Até aqui, tudo mal. Mas a Pluma descarrila quando chega a altura de encontrar causas para a miopia do documentário. Saca de um preconceito para explicar outro: é americano, só pode ser ignorante. Assim: “O problema da CNN e da sua abordagem em ângulo fechado é o problema típico do império americano no século XXI, ignorância e falta de curiosidade à mistura com ingenuidade e arrogância.”
Será que já ninguém se recorda de uma pérola cinéfila de nome “Lisbon Story”, realizada por Wim Wenders, produzida com ajuda do omnipresente Paulo Branco e paga com dinheiro da Lisboa 94? O que ali se via de Lisboa poderia ter sido filmado bem antes de Salazar: eléctricos decrépitos, terraços sobre bairros de má nota, tralha derrelicta a cair pelos cantos. Com menos de 50 anos, só alguns prédios que teimaram em intrometer-se nos enquadramentos artísticos da obra. Como banda sonora, o neo-faduncho suburbano-depressivo dos Madredeus. Não foi preciso, naquela instância, encomendar a vinda de americanos para nos encontrarmos de tal forma retratados: um país melancólico, pobre, velho e infeliz.

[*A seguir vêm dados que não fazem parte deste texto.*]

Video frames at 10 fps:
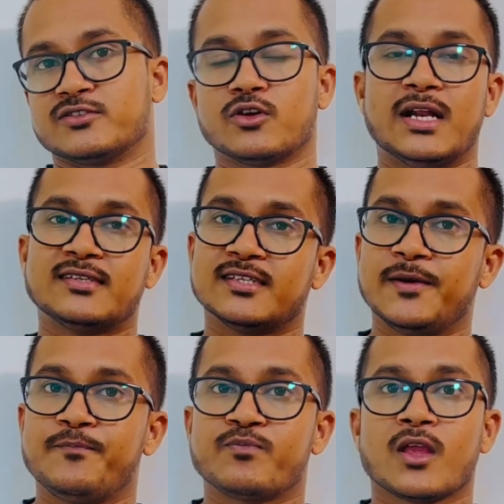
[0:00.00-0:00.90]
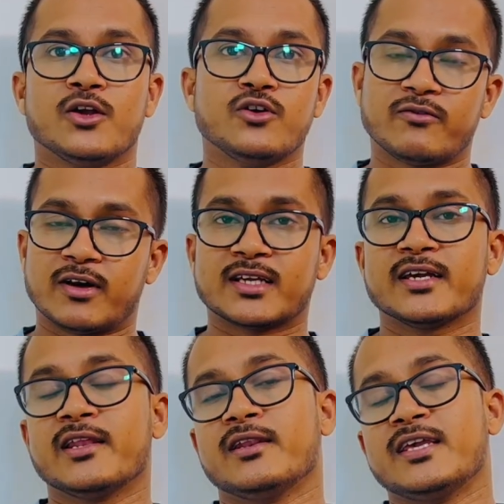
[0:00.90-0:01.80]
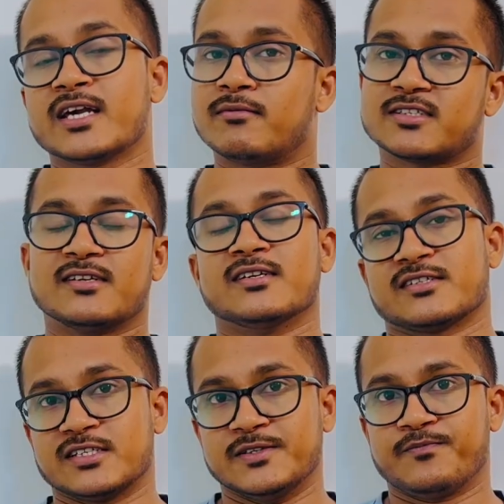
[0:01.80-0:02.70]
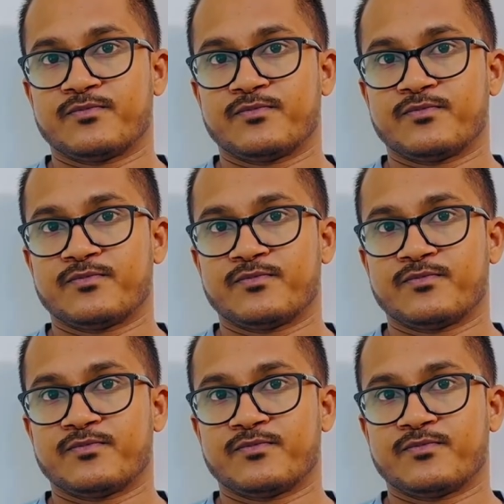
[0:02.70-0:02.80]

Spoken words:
So let's say you're working in e-commerce industry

Talvez não seja só má vontade de quem quer pintar frescos às três pancadas com a pobre pátria tuga como modelo. Talvez sejamos mesmo assim. Se pensamos em Espanha, imaginamos flamenco, largadas de touros, tomatinas, arquitectura arrojada, progresso, gente colorida em busca da praça e das tapas mais próximas. De Portugal, entrevemos lampejos de tascas escuras onde se geme o fado, destinos tuberculosos, saudade a escorrer a sua peçonha por calçadas às ondas.
Imagino que a CNN e Wim Wenders se tenham esforçado bastante para encontrar pontos de vista simpáticos sobre esta doença crónica disfarçada de país. Não é obra fácil.